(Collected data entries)
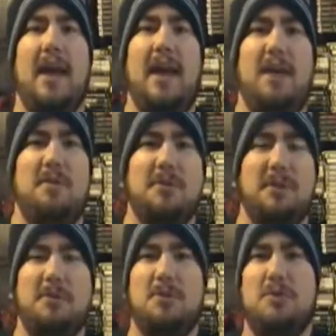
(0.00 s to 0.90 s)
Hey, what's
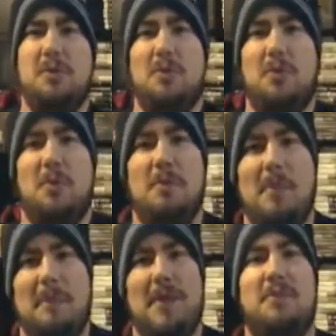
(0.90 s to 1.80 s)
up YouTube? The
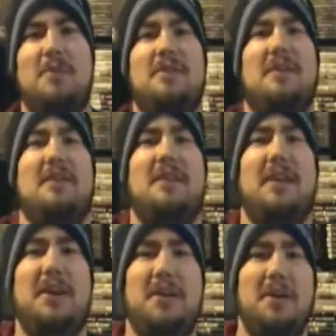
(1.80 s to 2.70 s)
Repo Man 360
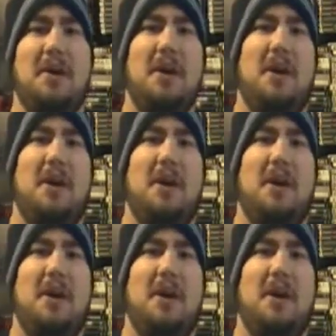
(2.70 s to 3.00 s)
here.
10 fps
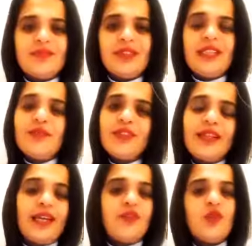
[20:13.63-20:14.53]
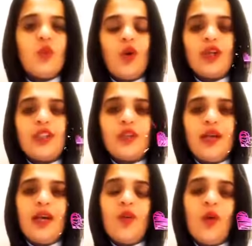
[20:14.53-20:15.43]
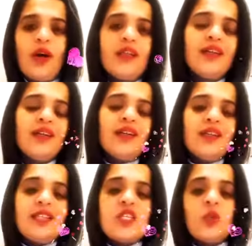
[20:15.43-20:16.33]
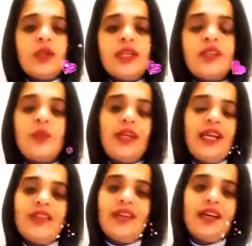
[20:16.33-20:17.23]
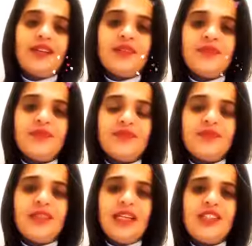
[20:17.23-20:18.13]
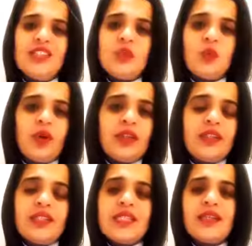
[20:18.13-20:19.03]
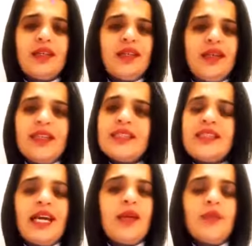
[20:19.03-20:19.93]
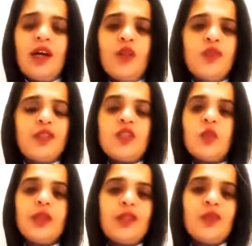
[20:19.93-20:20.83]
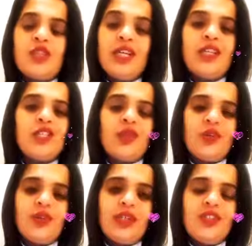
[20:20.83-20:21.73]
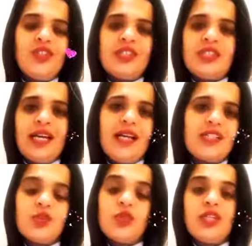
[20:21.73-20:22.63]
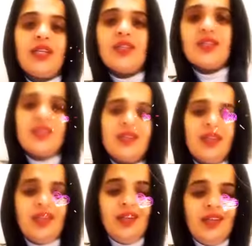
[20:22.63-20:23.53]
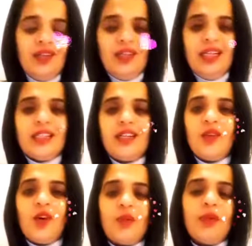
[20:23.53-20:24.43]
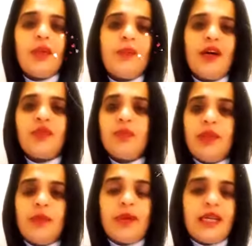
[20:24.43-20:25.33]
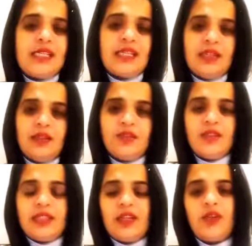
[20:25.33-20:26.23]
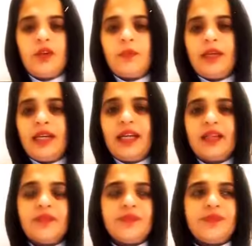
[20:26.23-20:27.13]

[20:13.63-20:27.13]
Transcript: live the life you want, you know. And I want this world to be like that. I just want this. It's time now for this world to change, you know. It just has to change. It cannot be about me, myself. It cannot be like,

Task to carry out: When pictures appear in the records above, leave them out and reproduce exactly each line from the first through the line containing "[20:26.23-20:27.13]", both included.

Expected answer:
(0.00 s to 0.90 s)
Hey, what's
(0.90 s to 1.80 s)
up YouTube? The
(1.80 s to 2.70 s)
Repo Man 360
(2.70 s to 3.00 s)
here.
10 fps
[20:13.63-20:14.53]
[20:14.53-20:15.43]
[20:15.43-20:16.33]
[20:16.33-20:17.23]
[20:17.23-20:18.13]
[20:18.13-20:19.03]
[20:19.03-20:19.93]
[20:19.93-20:20.83]
[20:20.83-20:21.73]
[20:21.73-20:22.63]
[20:22.63-20:23.53]
[20:23.53-20:24.43]
[20:24.43-20:25.33]
[20:25.33-20:26.23]
[20:26.23-20:27.13]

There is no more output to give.